| WHAT THE TASK ASKS |
The expected response is the full set of records, unchanged.

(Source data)
=== Section Start ===

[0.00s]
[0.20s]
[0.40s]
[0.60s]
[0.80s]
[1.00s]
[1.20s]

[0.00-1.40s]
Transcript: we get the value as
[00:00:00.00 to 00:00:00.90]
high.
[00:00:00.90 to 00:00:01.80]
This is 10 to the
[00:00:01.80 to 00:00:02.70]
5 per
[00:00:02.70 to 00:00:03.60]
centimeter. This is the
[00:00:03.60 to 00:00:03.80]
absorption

=== Section End ===

| ANSWER |
[0.00s]
[0.20s]
[0.40s]
[0.60s]
[0.80s]
[1.00s]
[1.20s]

[0.00-1.40s]
Transcript: we get the value as
[00:00:00.00 to 00:00:00.90]
high.
[00:00:00.90 to 00:00:01.80]
This is 10 to the
[00:00:01.80 to 00:00:02.70]
5 per
[00:00:02.70 to 00:00:03.60]
centimeter. This is the
[00:00:03.60 to 00:00:03.80]
absorption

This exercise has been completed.